There are good grounds, theoretical and practical, to participate in Sennett’s mission. Sennett is of course right in his view that raw capitalism makes many casualties and stirs up many forms of immorality. Spoken generally, postmodern society refers to the dominance of markets, media and technology, at the cost of religion, morality and philosophy. In view of this situation, Sennett does not resort to communitarian ideas nor does he take a moralistic stance. Moreover, there are concrete possibilities for the implementation of his suggestions. A good example is provided by an initiative of the Dutch philosopher Henk Oosterling. Partially based on Sennett’s work, he has developed a large project in Rotterdam for native and foreign youth where they learn cooking, gardening, judo and philosophy. This is an educational project, in which youngsters, by growing vegetables together, cooking together, practicing martial arts together, and learning to think and argue together, develop their autonomy and their solidarity, as well as responsibility. Such a project is much more effective than teaching morality.
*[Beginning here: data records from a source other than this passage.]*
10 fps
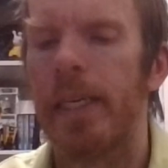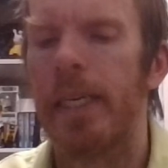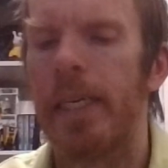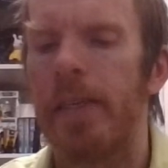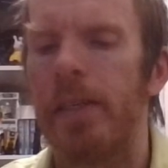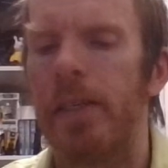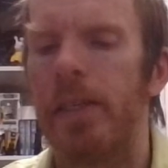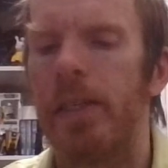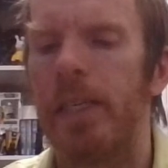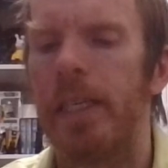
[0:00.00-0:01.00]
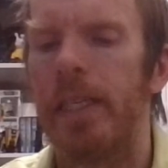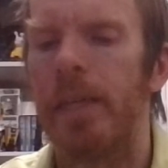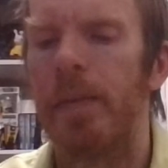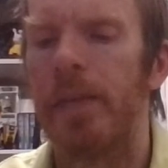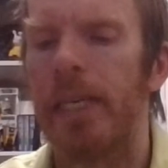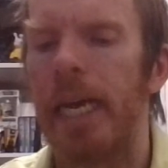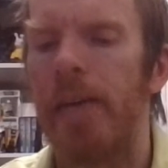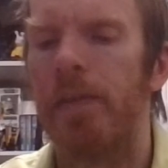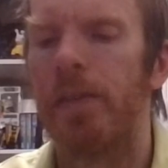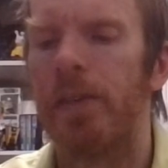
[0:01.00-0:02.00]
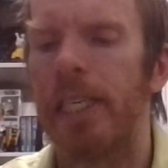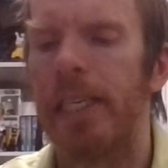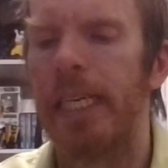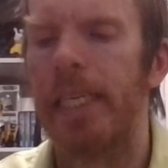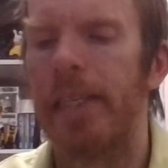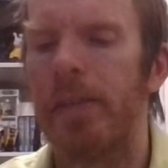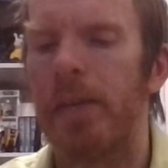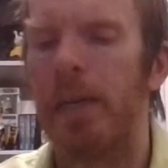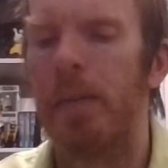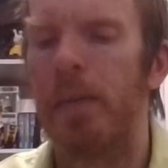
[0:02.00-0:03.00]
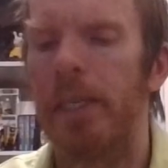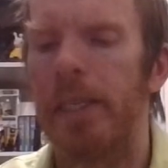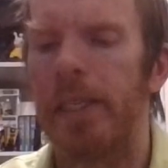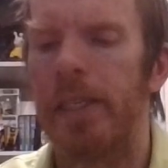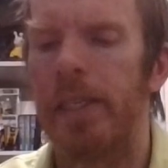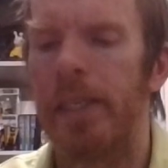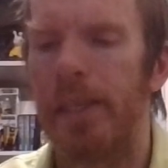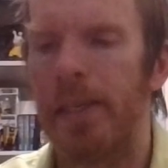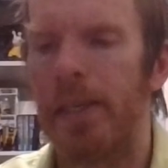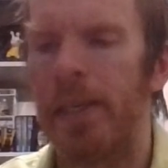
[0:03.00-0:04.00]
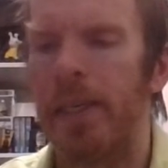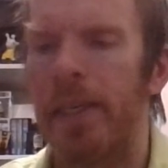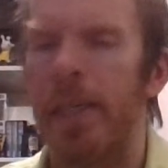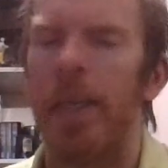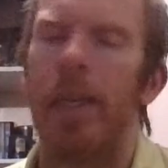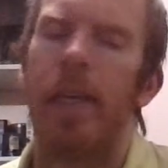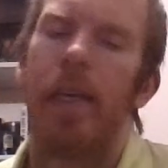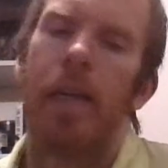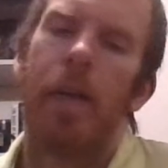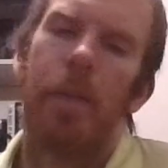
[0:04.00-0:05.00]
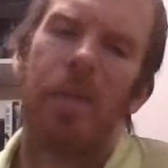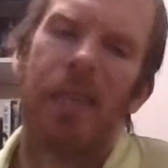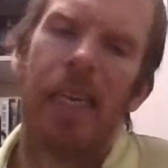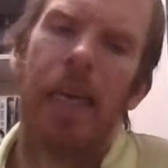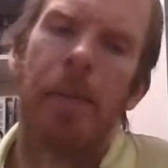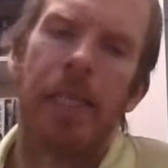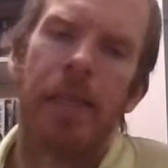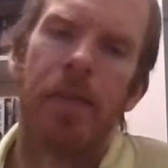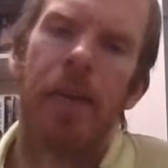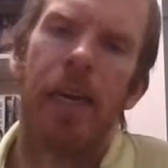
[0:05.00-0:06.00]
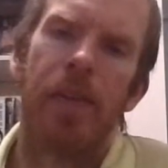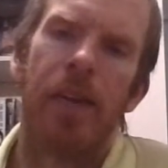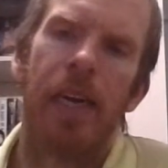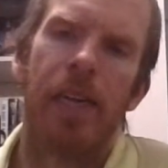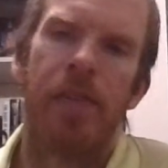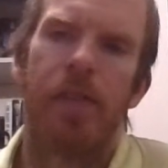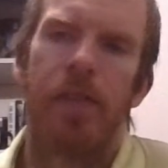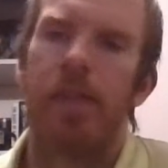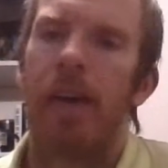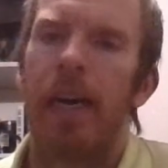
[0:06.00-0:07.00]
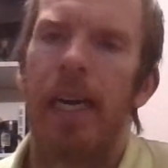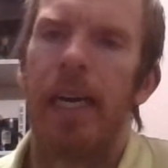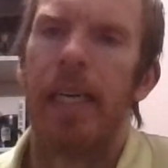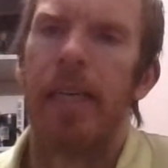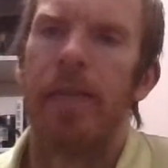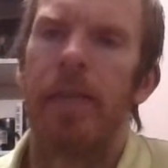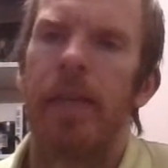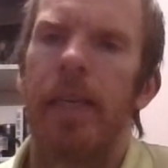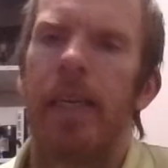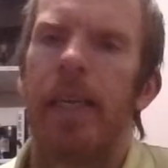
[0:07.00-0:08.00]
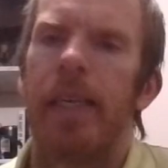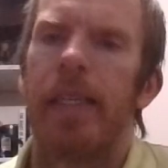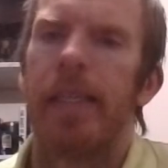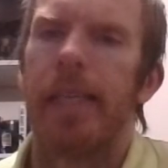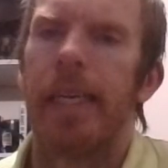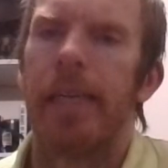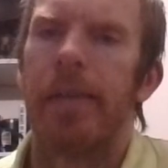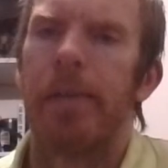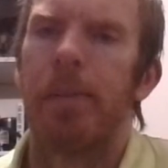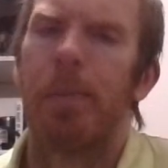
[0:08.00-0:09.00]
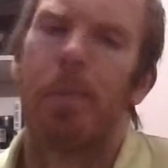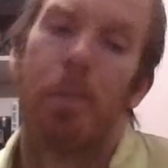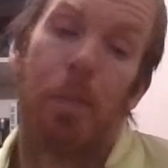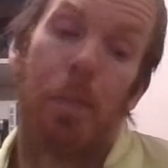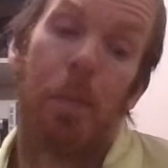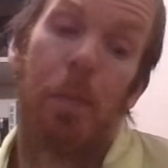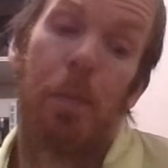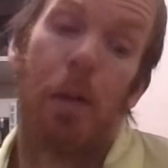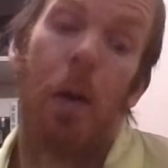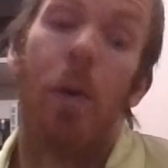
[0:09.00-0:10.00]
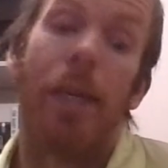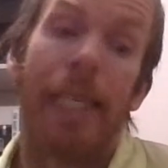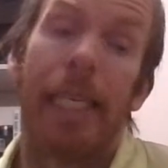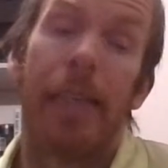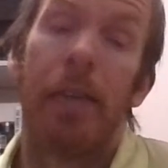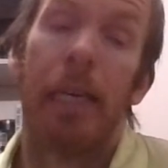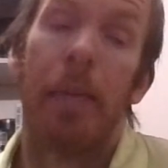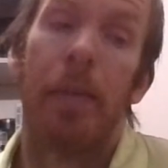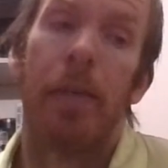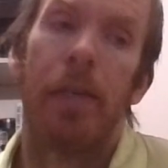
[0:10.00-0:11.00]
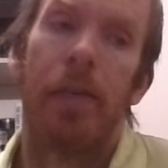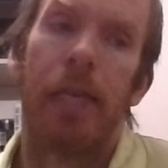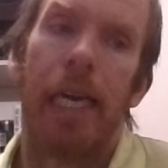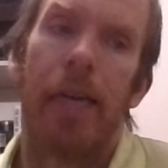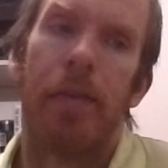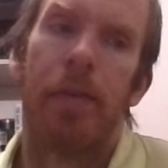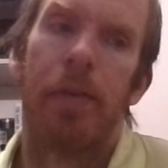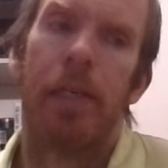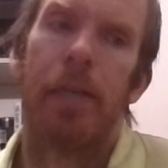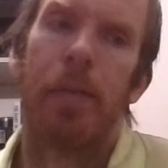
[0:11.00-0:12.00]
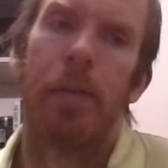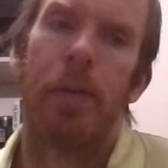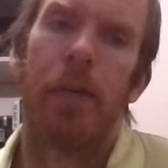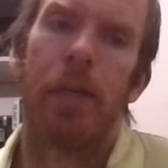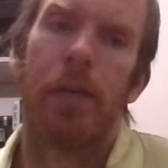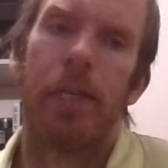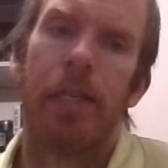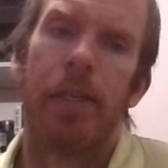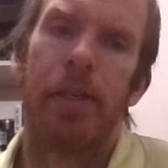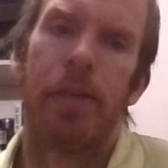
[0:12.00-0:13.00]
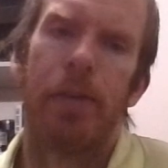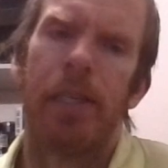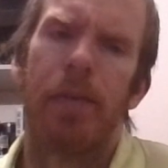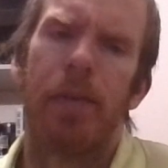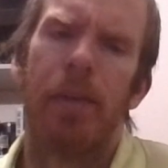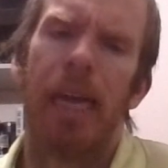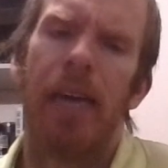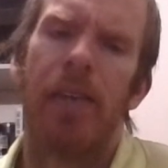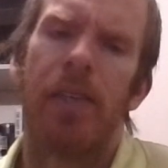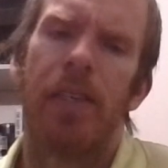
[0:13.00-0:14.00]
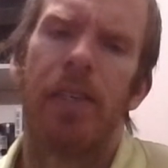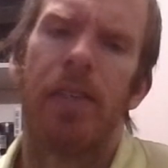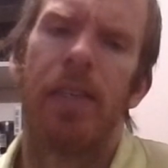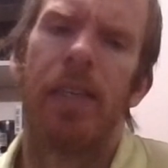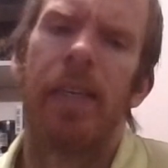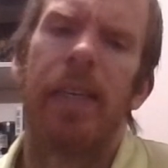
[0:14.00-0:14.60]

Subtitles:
Candlelit Cavalry gains trample until end of turn. I mean, a 5/5 for 5 that only gets trample if you have 3 or more creatures with different powers.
In other words, Sennett’s ideas can be fruitfully turned into practice.
My main point of critique concerns Sennett’s vision of freedom. Since he wrote The fall of public man (1977), he seems to reduce all attempts of self-actualization to the terror of intimacy. This is a blind spot, which Sennett shares with many critical sociologists. Presently, there are enough well known philosophers who convincingly show and legitimize the deeply social content of the search for autonomy, authenticity and moral self-development. Adopting these perspectives would provide, to use
Sennett’s favourite music-metaphor, a new sound and even a new register in his in this respect somewhat monotonous late work.
Sennett, Richard (1998). The Corrosion of Character. The Personal Consequences of Work in the New Capitalism.
New York/London: W. W. Norton & Company.
Sennett, Richard (2003). Respect. The formation of character in an age of Inequality . New York/London: W. W.
Norton & Company Inc.
Sennett, Richard (2008). The craftsman . London: Penguins Books Ltd.